● **Data**:
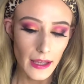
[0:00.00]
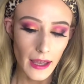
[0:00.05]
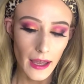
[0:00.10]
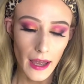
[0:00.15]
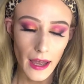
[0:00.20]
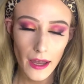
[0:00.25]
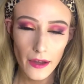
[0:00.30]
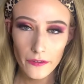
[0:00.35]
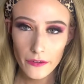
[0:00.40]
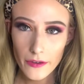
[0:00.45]

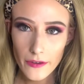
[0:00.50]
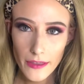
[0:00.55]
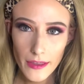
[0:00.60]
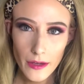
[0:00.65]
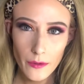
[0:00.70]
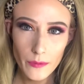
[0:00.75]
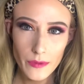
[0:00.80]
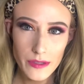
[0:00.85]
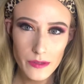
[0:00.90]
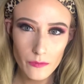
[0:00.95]

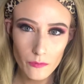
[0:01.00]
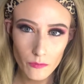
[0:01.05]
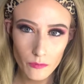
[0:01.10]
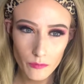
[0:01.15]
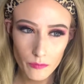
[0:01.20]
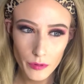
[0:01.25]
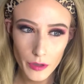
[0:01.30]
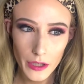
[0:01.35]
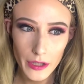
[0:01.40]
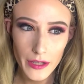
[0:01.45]
Everything was
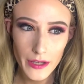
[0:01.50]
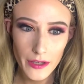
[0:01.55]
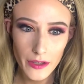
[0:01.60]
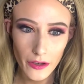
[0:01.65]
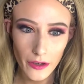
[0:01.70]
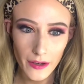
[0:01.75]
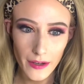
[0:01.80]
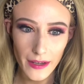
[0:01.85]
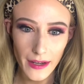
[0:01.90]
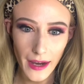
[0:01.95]
pretty
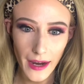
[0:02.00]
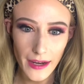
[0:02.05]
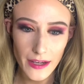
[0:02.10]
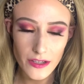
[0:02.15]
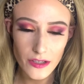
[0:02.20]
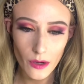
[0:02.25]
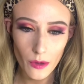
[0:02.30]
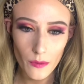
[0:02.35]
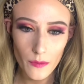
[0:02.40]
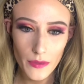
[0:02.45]
good. I
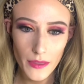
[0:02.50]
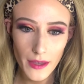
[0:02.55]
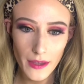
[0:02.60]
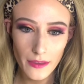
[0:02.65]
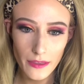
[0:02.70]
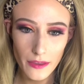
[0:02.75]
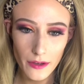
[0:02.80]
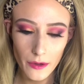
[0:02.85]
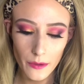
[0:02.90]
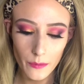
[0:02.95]
don't
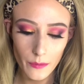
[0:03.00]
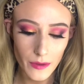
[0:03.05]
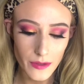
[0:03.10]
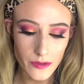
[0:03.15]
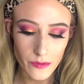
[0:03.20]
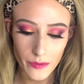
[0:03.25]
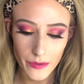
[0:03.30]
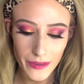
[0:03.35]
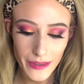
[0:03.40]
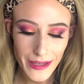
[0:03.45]
think there was
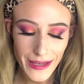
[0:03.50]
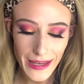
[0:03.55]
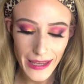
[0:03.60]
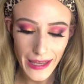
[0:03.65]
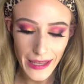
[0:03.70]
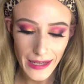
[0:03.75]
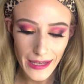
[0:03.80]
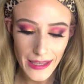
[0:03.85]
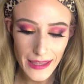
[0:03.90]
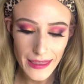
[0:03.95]
really
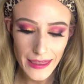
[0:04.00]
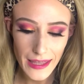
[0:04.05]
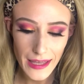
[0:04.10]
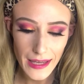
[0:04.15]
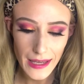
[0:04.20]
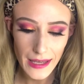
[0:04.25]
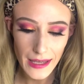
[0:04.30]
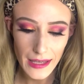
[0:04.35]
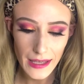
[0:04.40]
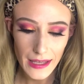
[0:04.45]

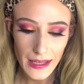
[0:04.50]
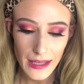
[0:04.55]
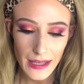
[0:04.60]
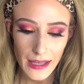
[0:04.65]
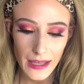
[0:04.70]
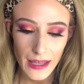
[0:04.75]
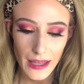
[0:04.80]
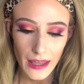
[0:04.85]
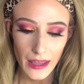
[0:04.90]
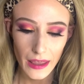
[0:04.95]
anything
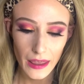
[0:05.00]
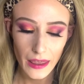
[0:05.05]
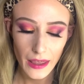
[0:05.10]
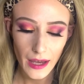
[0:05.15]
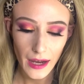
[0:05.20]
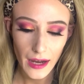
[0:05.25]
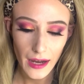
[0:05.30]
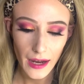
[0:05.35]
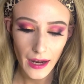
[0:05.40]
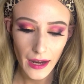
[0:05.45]

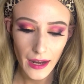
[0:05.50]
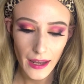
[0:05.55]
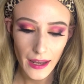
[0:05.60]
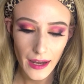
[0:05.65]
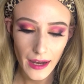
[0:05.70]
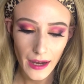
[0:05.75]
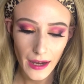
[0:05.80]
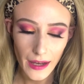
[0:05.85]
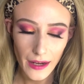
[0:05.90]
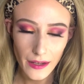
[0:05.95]
that I
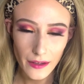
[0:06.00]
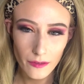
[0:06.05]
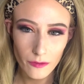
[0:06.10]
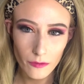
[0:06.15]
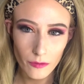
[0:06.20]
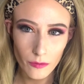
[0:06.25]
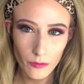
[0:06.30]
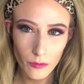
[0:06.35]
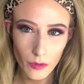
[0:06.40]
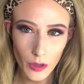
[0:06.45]
had a
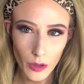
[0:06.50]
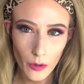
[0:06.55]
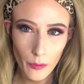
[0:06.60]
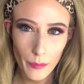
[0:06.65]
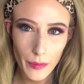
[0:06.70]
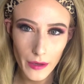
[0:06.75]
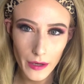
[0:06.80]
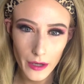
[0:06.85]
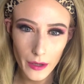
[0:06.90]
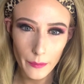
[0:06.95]
real
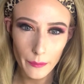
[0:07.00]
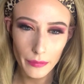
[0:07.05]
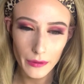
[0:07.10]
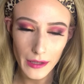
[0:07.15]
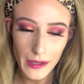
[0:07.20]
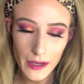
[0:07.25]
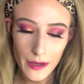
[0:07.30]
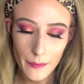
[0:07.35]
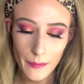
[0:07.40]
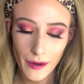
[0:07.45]
big
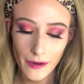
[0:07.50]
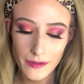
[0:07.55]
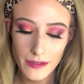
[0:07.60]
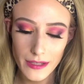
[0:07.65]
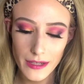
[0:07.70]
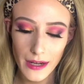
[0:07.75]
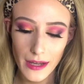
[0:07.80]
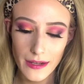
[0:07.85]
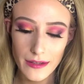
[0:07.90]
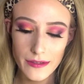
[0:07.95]
complaint about
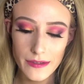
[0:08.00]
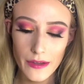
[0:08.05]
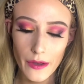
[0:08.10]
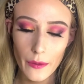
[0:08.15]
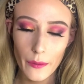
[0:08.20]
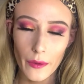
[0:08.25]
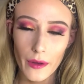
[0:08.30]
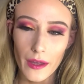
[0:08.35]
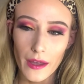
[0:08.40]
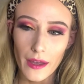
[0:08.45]
tonight.
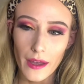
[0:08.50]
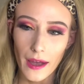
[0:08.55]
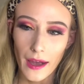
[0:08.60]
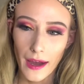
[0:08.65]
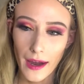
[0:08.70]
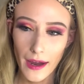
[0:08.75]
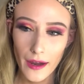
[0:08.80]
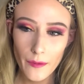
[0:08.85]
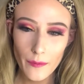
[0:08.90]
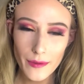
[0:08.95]
So
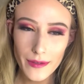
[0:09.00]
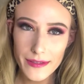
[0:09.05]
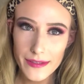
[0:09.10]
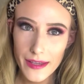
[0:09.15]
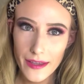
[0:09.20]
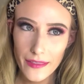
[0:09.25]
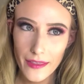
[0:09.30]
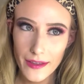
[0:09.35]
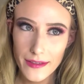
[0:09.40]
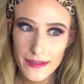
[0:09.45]
I would
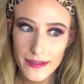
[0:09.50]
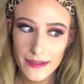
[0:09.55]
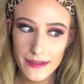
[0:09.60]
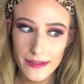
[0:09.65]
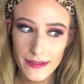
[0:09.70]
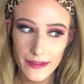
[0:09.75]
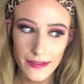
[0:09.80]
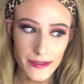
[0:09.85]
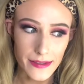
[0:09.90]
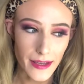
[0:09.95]
say that's a
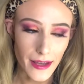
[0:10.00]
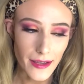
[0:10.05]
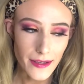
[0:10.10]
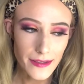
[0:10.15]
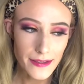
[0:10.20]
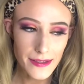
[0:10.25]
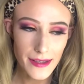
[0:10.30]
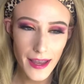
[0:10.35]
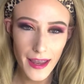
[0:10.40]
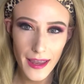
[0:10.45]

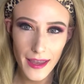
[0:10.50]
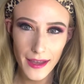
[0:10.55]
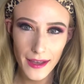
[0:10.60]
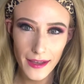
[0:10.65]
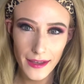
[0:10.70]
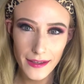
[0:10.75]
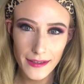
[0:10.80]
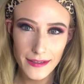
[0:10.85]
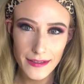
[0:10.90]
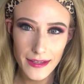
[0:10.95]
success,
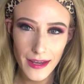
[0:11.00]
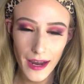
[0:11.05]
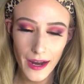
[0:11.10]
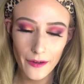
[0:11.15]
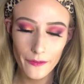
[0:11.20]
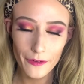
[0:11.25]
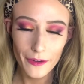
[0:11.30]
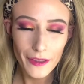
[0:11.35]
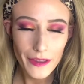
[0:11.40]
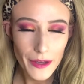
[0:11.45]
and I
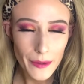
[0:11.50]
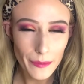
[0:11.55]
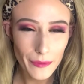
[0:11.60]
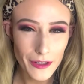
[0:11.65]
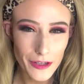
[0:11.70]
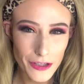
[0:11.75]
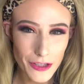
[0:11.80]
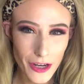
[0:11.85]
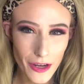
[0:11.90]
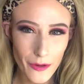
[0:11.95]
really
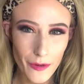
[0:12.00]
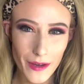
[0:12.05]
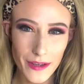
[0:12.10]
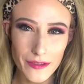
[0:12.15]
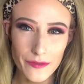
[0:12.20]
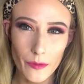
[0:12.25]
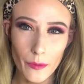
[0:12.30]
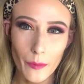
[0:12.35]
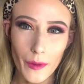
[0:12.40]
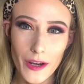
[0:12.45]
appreciate you guys
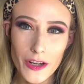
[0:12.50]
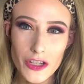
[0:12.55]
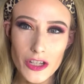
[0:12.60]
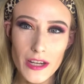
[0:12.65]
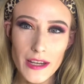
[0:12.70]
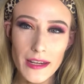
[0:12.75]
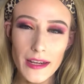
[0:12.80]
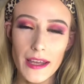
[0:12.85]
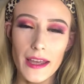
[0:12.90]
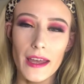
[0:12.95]
for watching.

● **Task statement**: Copy the data verbatim, skipping any image it holds.

● **Result of this exercise**:
[0:00.00]
[0:00.05]
[0:00.10]
[0:00.15]
[0:00.20]
[0:00.25]
[0:00.30]
[0:00.35]
[0:00.40]
[0:00.45]

[0:00.50]
[0:00.55]
[0:00.60]
[0:00.65]
[0:00.70]
[0:00.75]
[0:00.80]
[0:00.85]
[0:00.90]
[0:00.95]

[0:01.00]
[0:01.05]
[0:01.10]
[0:01.15]
[0:01.20]
[0:01.25]
[0:01.30]
[0:01.35]
[0:01.40]
[0:01.45]
Everything was
[0:01.50]
[0:01.55]
[0:01.60]
[0:01.65]
[0:01.70]
[0:01.75]
[0:01.80]
[0:01.85]
[0:01.90]
[0:01.95]
pretty
[0:02.00]
[0:02.05]
[0:02.10]
[0:02.15]
[0:02.20]
[0:02.25]
[0:02.30]
[0:02.35]
[0:02.40]
[0:02.45]
good. I
[0:02.50]
[0:02.55]
[0:02.60]
[0:02.65]
[0:02.70]
[0:02.75]
[0:02.80]
[0:02.85]
[0:02.90]
[0:02.95]
don't
[0:03.00]
[0:03.05]
[0:03.10]
[0:03.15]
[0:03.20]
[0:03.25]
[0:03.30]
[0:03.35]
[0:03.40]
[0:03.45]
think there was
[0:03.50]
[0:03.55]
[0:03.60]
[0:03.65]
[0:03.70]
[0:03.75]
[0:03.80]
[0:03.85]
[0:03.90]
[0:03.95]
really
[0:04.00]
[0:04.05]
[0:04.10]
[0:04.15]
[0:04.20]
[0:04.25]
[0:04.30]
[0:04.35]
[0:04.40]
[0:04.45]

[0:04.50]
[0:04.55]
[0:04.60]
[0:04.65]
[0:04.70]
[0:04.75]
[0:04.80]
[0:04.85]
[0:04.90]
[0:04.95]
anything
[0:05.00]
[0:05.05]
[0:05.10]
[0:05.15]
[0:05.20]
[0:05.25]
[0:05.30]
[0:05.35]
[0:05.40]
[0:05.45]

[0:05.50]
[0:05.55]
[0:05.60]
[0:05.65]
[0:05.70]
[0:05.75]
[0:05.80]
[0:05.85]
[0:05.90]
[0:05.95]
that I
[0:06.00]
[0:06.05]
[0:06.10]
[0:06.15]
[0:06.20]
[0:06.25]
[0:06.30]
[0:06.35]
[0:06.40]
[0:06.45]
had a
[0:06.50]
[0:06.55]
[0:06.60]
[0:06.65]
[0:06.70]
[0:06.75]
[0:06.80]
[0:06.85]
[0:06.90]
[0:06.95]
real
[0:07.00]
[0:07.05]
[0:07.10]
[0:07.15]
[0:07.20]
[0:07.25]
[0:07.30]
[0:07.35]
[0:07.40]
[0:07.45]
big
[0:07.50]
[0:07.55]
[0:07.60]
[0:07.65]
[0:07.70]
[0:07.75]
[0:07.80]
[0:07.85]
[0:07.90]
[0:07.95]
complaint about
[0:08.00]
[0:08.05]
[0:08.10]
[0:08.15]
[0:08.20]
[0:08.25]
[0:08.30]
[0:08.35]
[0:08.40]
[0:08.45]
tonight.
[0:08.50]
[0:08.55]
[0:08.60]
[0:08.65]
[0:08.70]
[0:08.75]
[0:08.80]
[0:08.85]
[0:08.90]
[0:08.95]
So
[0:09.00]
[0:09.05]
[0:09.10]
[0:09.15]
[0:09.20]
[0:09.25]
[0:09.30]
[0:09.35]
[0:09.40]
[0:09.45]
I would
[0:09.50]
[0:09.55]
[0:09.60]
[0:09.65]
[0:09.70]
[0:09.75]
[0:09.80]
[0:09.85]
[0:09.90]
[0:09.95]
say that's a
[0:10.00]
[0:10.05]
[0:10.10]
[0:10.15]
[0:10.20]
[0:10.25]
[0:10.30]
[0:10.35]
[0:10.40]
[0:10.45]

[0:10.50]
[0:10.55]
[0:10.60]
[0:10.65]
[0:10.70]
[0:10.75]
[0:10.80]
[0:10.85]
[0:10.90]
[0:10.95]
success,
[0:11.00]
[0:11.05]
[0:11.10]
[0:11.15]
[0:11.20]
[0:11.25]
[0:11.30]
[0:11.35]
[0:11.40]
[0:11.45]
and I
[0:11.50]
[0:11.55]
[0:11.60]
[0:11.65]
[0:11.70]
[0:11.75]
[0:11.80]
[0:11.85]
[0:11.90]
[0:11.95]
really
[0:12.00]
[0:12.05]
[0:12.10]
[0:12.15]
[0:12.20]
[0:12.25]
[0:12.30]
[0:12.35]
[0:12.40]
[0:12.45]
appreciate you guys
[0:12.50]
[0:12.55]
[0:12.60]
[0:12.65]
[0:12.70]
[0:12.75]
[0:12.80]
[0:12.85]
[0:12.90]
[0:12.95]
for watching.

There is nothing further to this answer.